_Brief_.
Every line below from the one containing "[0:01.00-0:02.00]" through the one containing "Video frames at" must be transcribed exactly. Omit all lines outside that stretch.

_Working data_.
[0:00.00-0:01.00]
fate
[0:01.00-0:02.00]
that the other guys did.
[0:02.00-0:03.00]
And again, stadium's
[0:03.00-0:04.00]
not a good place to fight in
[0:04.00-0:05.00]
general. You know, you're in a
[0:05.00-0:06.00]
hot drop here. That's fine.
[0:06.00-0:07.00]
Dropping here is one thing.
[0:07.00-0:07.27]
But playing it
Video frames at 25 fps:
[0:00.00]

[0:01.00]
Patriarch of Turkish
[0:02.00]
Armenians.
...
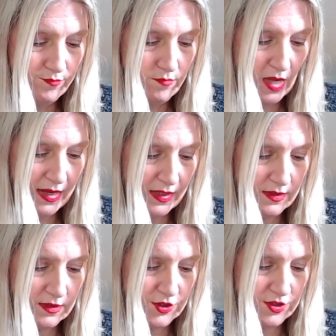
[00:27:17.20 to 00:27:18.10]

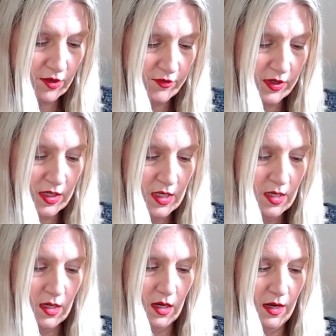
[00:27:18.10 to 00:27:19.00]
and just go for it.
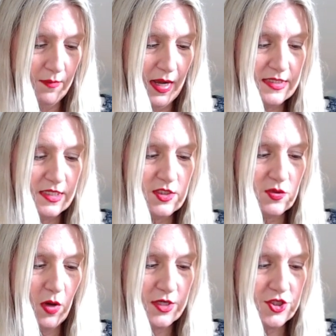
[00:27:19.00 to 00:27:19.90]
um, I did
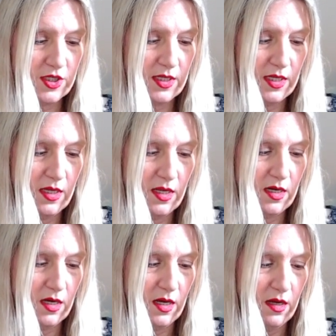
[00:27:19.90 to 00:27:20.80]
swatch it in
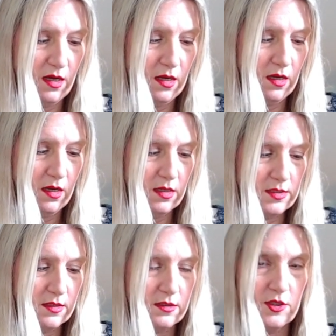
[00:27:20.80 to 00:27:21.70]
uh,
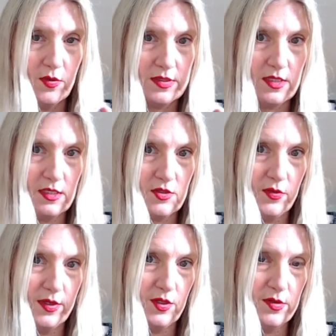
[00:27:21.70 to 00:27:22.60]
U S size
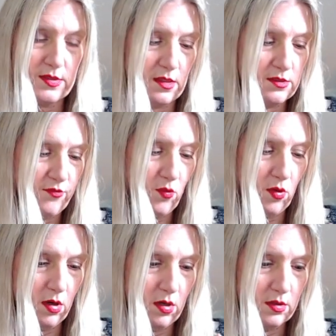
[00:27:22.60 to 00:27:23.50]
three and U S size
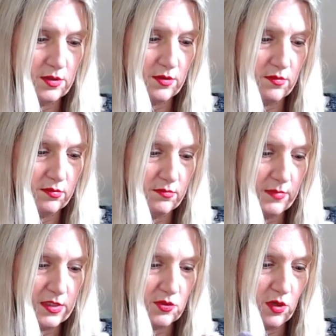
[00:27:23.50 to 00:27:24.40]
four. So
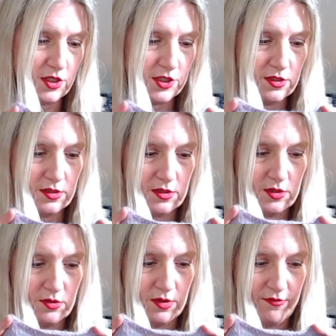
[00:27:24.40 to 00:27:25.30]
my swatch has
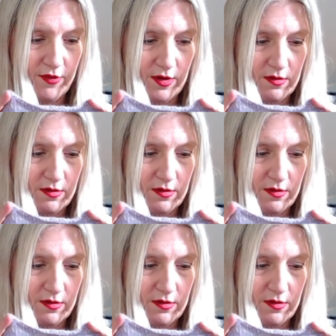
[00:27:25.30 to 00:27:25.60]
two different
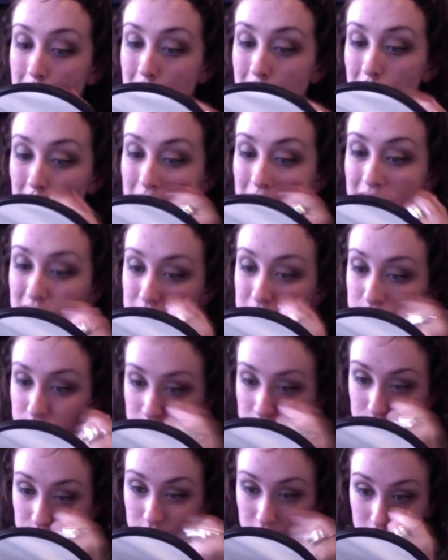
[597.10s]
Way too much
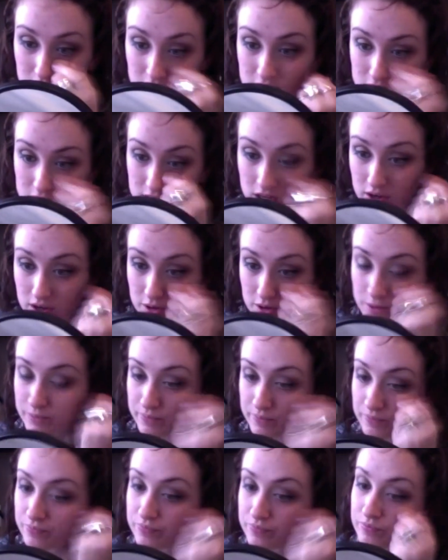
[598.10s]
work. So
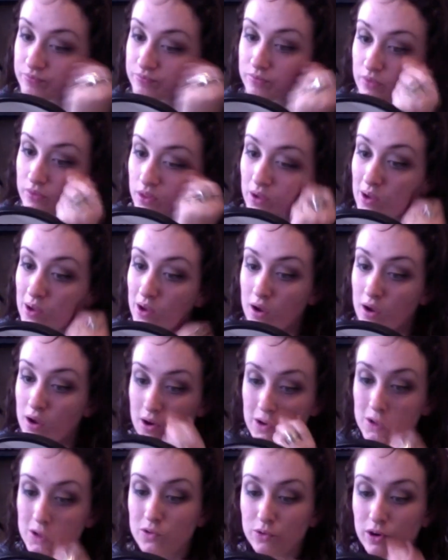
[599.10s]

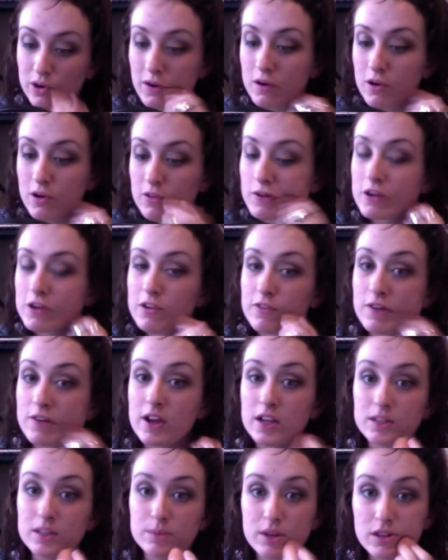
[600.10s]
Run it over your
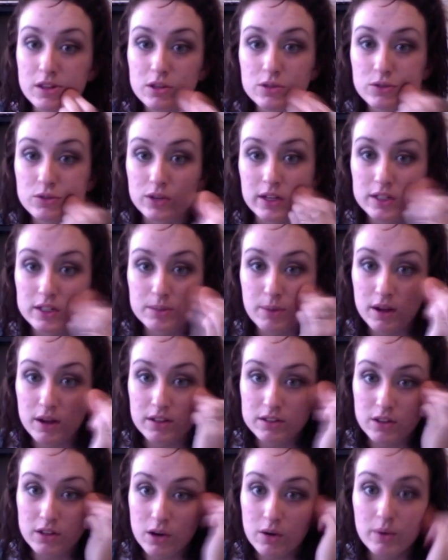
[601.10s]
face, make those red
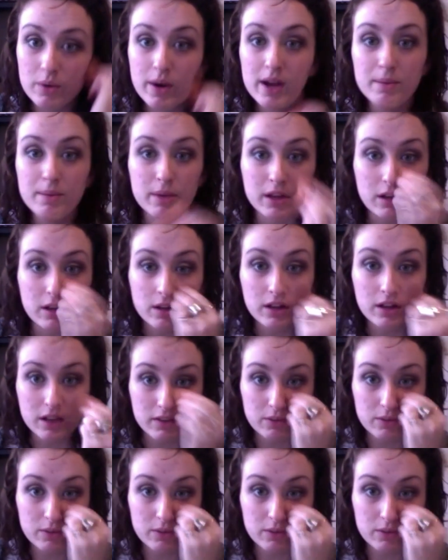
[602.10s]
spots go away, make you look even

_Reply to the exercise_.
[0:01.00-0:02.00]
that the other guys did.
[0:02.00-0:03.00]
And again, stadium's
[0:03.00-0:04.00]
not a good place to fight in
[0:04.00-0:05.00]
general. You know, you're in a
[0:05.00-0:06.00]
hot drop here. That's fine.
[0:06.00-0:07.00]
Dropping here is one thing.
[0:07.00-0:07.27]
But playing it
Video frames at 25 fps:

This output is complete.